* _TASK TO CARRY OUT_
In your copy of the data, keep every word exact and include no pictures.

Top of DATA PROVIDED

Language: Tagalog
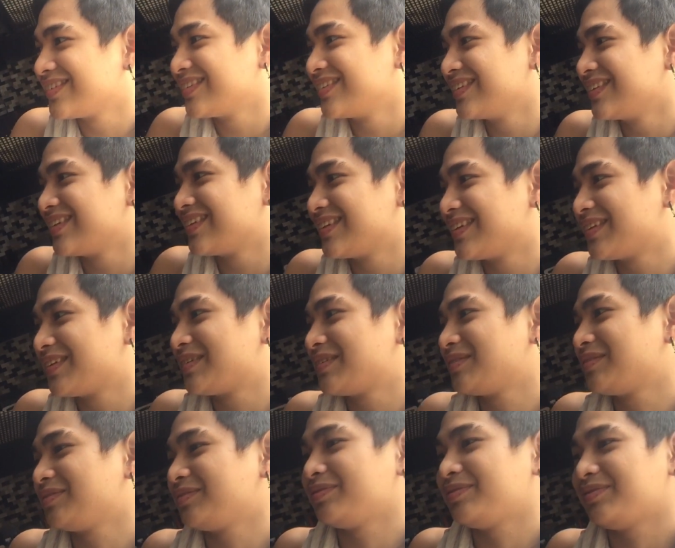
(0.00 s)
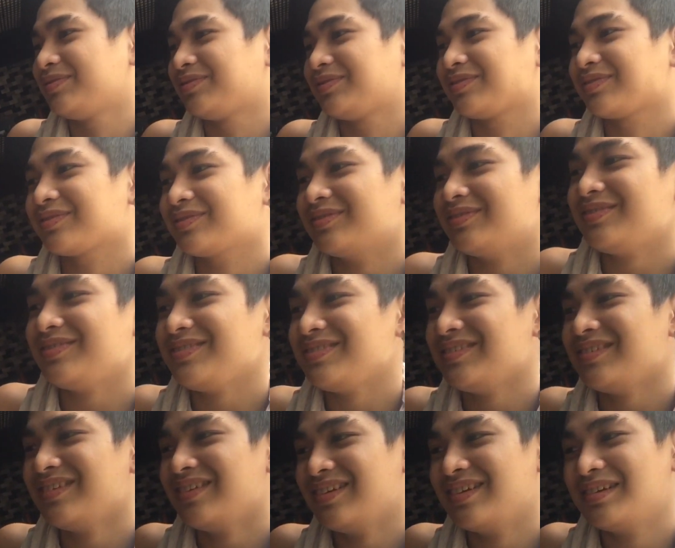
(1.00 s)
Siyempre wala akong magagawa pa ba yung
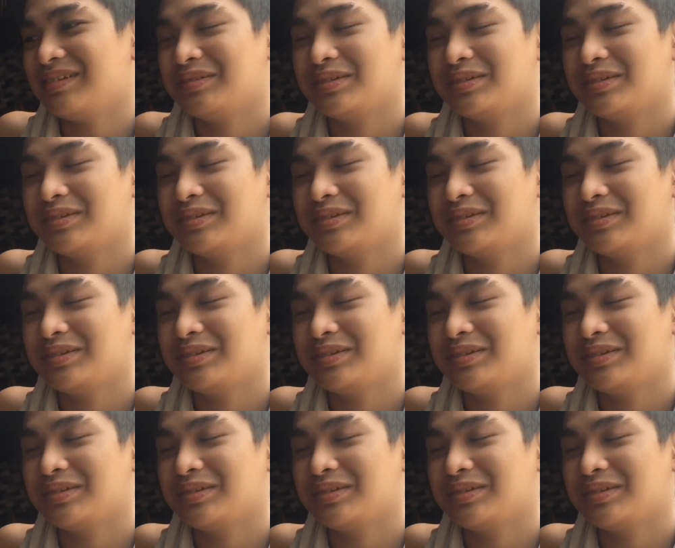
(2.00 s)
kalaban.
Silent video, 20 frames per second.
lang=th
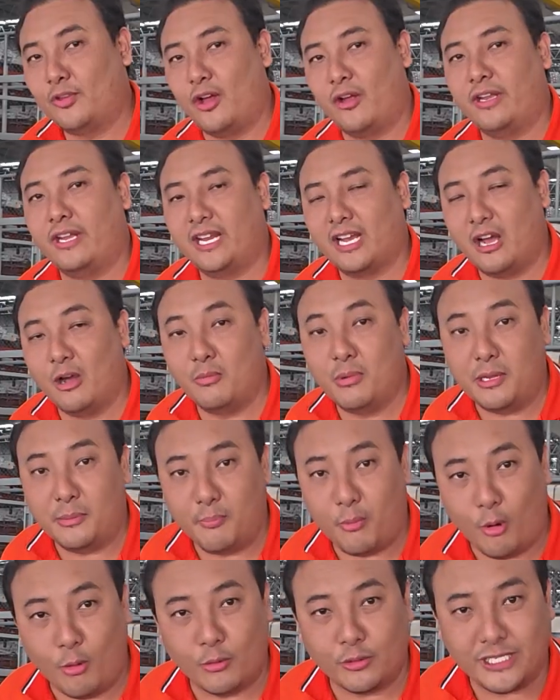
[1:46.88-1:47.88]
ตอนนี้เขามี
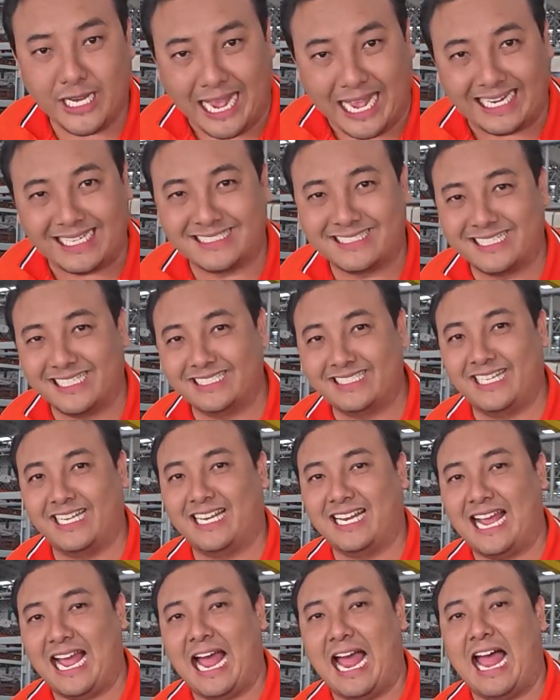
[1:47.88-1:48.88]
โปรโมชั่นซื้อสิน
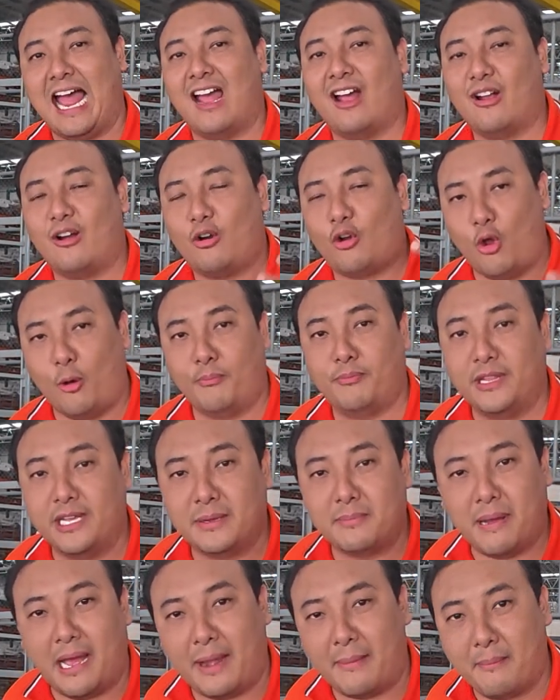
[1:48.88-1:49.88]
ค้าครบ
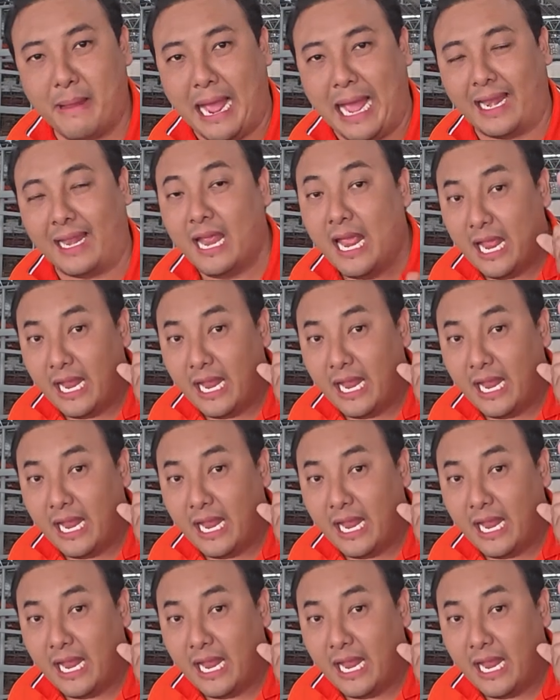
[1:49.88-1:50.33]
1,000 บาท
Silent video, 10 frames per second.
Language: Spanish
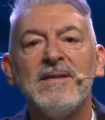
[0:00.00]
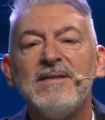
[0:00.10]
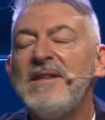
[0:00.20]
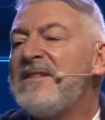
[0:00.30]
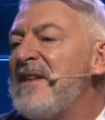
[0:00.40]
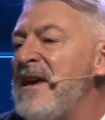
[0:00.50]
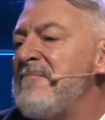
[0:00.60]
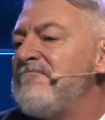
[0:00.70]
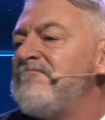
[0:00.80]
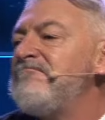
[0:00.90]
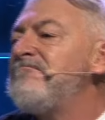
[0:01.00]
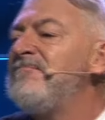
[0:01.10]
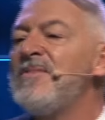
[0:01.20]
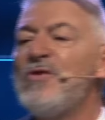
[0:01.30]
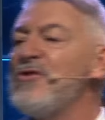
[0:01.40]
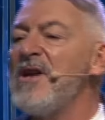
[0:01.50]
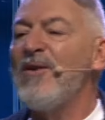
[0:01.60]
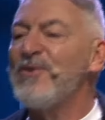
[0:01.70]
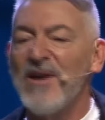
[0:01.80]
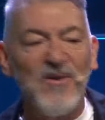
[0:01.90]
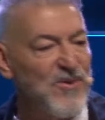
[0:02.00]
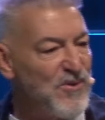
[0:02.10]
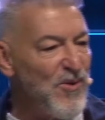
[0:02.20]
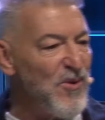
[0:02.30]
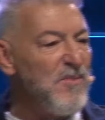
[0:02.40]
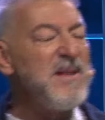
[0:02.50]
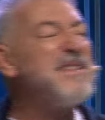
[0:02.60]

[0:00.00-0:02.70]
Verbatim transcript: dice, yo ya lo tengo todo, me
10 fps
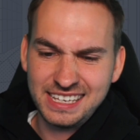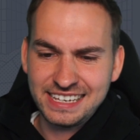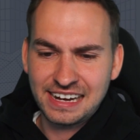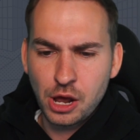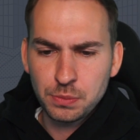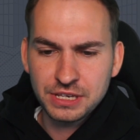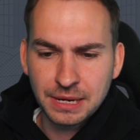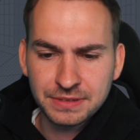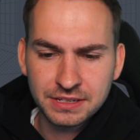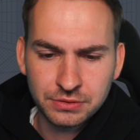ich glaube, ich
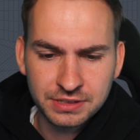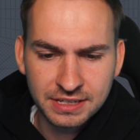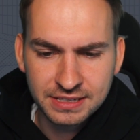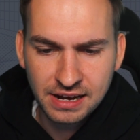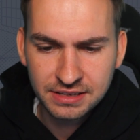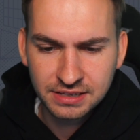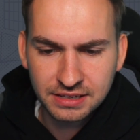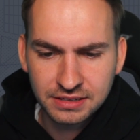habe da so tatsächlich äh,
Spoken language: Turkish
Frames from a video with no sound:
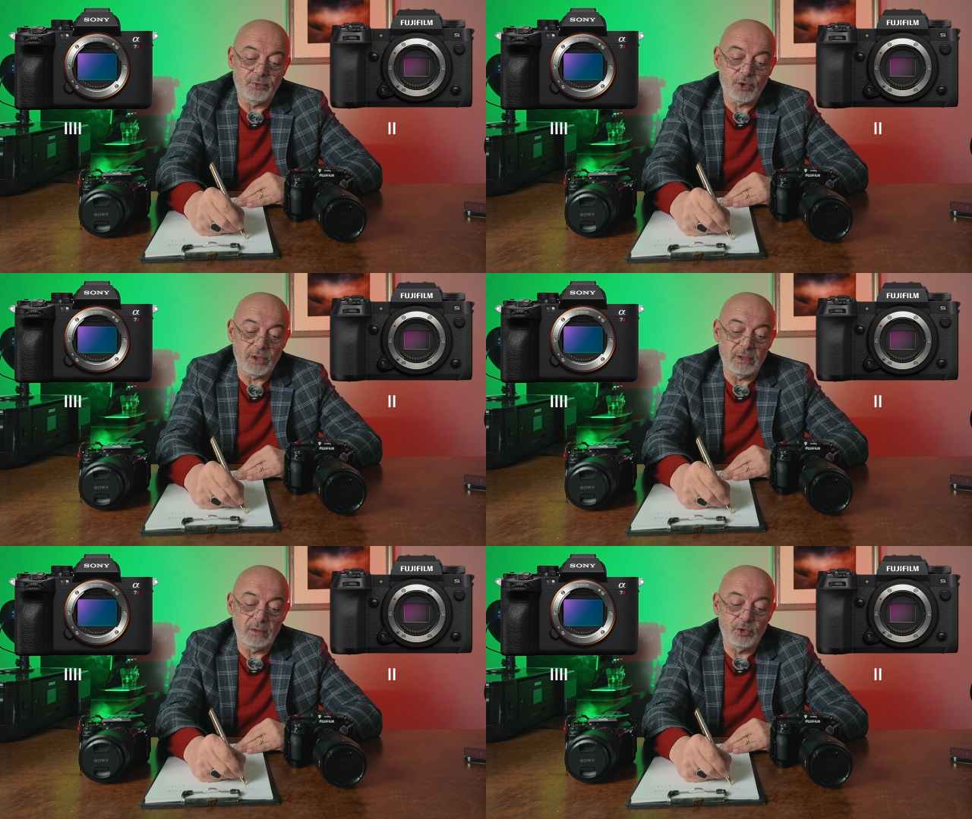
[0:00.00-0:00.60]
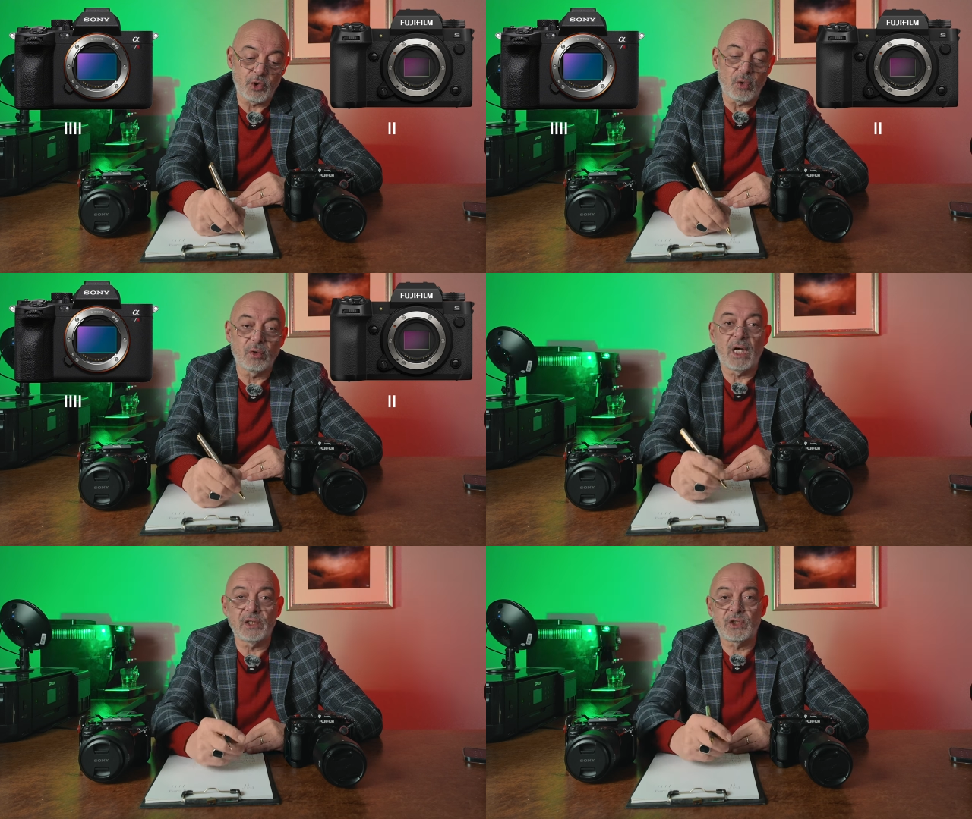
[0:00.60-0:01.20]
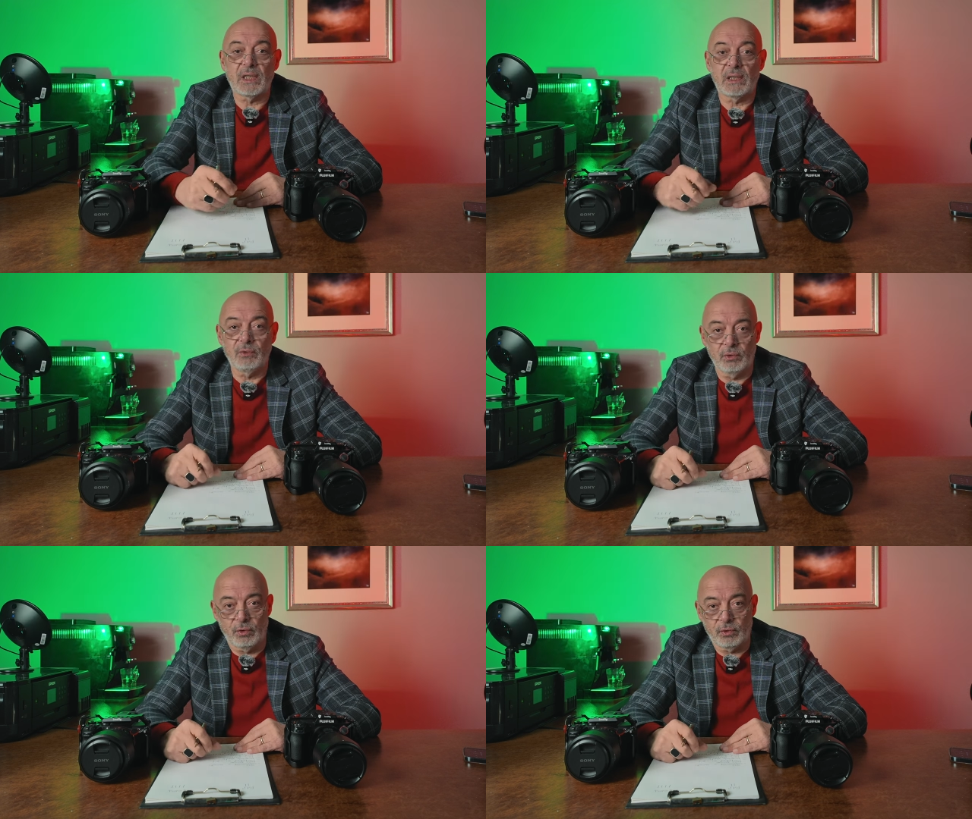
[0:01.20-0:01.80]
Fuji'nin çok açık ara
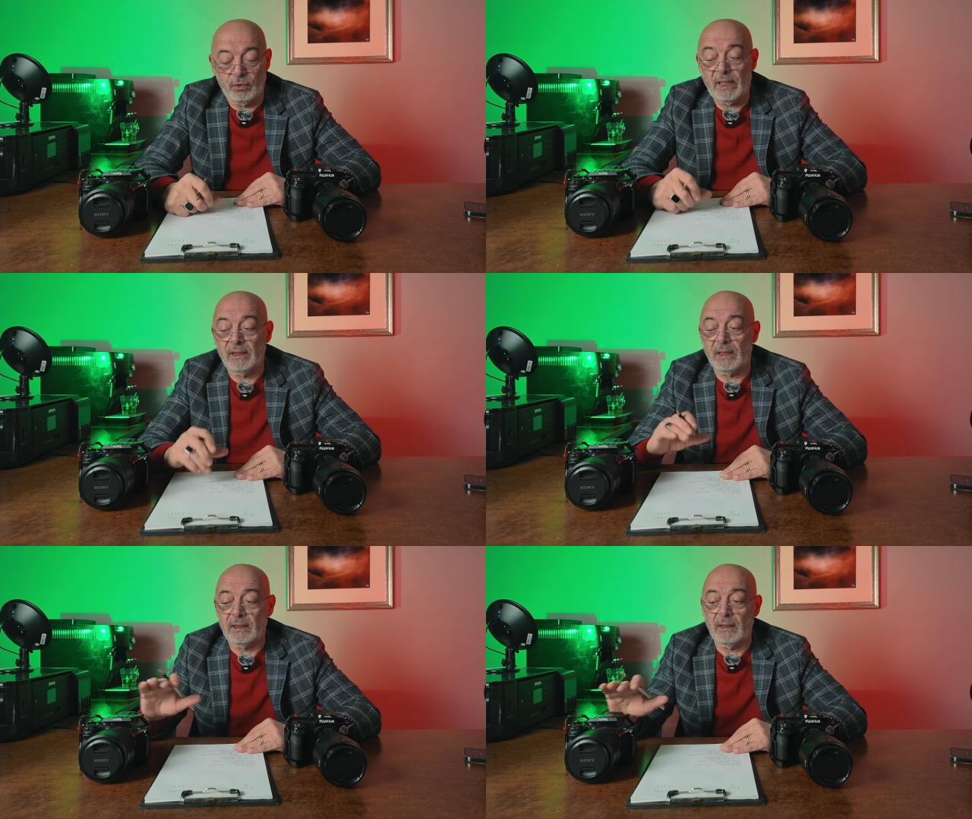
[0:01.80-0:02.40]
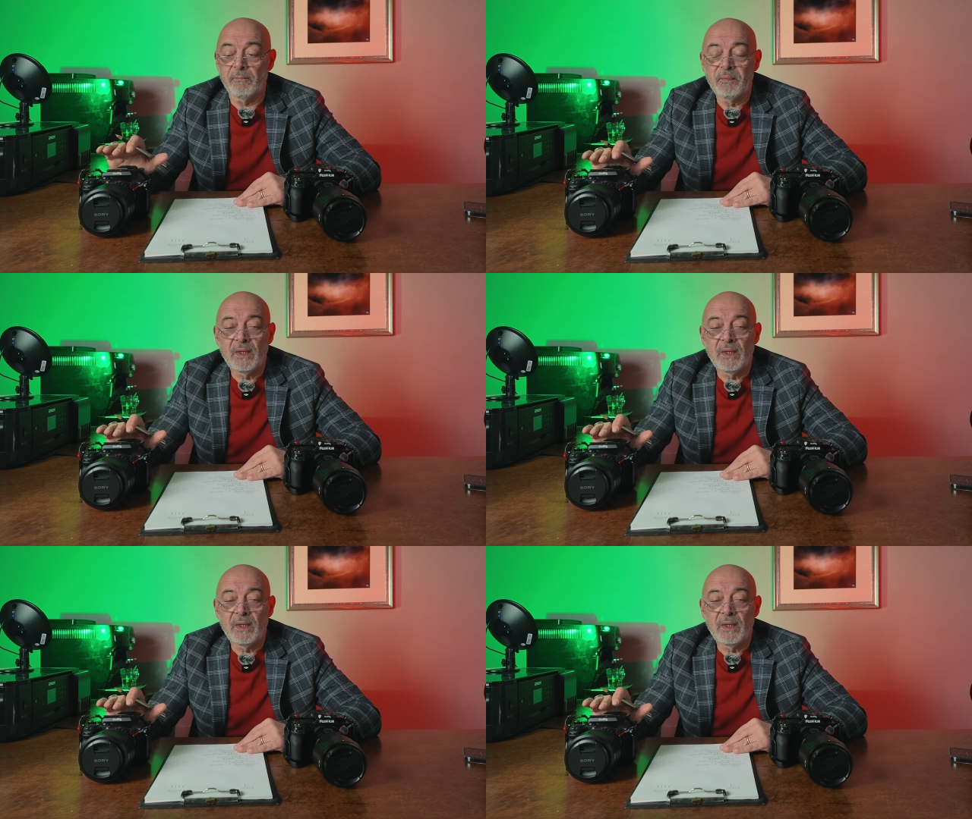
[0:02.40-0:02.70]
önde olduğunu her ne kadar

Bottom of DATA PROVIDED

* _ANSWER FOR THIS EXERCISE_
Language: Tagalog
(0.00 s)
(1.00 s)
Siyempre wala akong magagawa pa ba yung
(2.00 s)
kalaban.
Silent video, 20 frames per second.
lang=th
[1:46.88-1:47.88]
ตอนนี้เขามี
[1:47.88-1:48.88]
โปรโมชั่นซื้อสิน
[1:48.88-1:49.88]
ค้าครบ
[1:49.88-1:50.33]
1,000 บาท
Silent video, 10 frames per second.
Language: Spanish
[0:00.00]
[0:00.10]
[0:00.20]
[0:00.30]
[0:00.40]
[0:00.50]
[0:00.60]
[0:00.70]
[0:00.80]
[0:00.90]
[0:01.00]
[0:01.10]
[0:01.20]
[0:01.30]
[0:01.40]
[0:01.50]
[0:01.60]
[0:01.70]
[0:01.80]
[0:01.90]
[0:02.00]
[0:02.10]
[0:02.20]
[0:02.30]
[0:02.40]
[0:02.50]
[0:02.60]

[0:00.00-0:02.70]
Verbatim transcript: dice, yo ya lo tengo todo, me
10 fps
ich glaube, ich
habe da so tatsächlich äh,
Spoken language: Turkish
Frames from a video with no sound:
[0:00.00-0:00.60]
[0:00.60-0:01.20]
[0:01.20-0:01.80]
Fuji'nin çok açık ara
[0:01.80-0:02.40]
[0:02.40-0:02.70]
önde olduğunu her ne kadar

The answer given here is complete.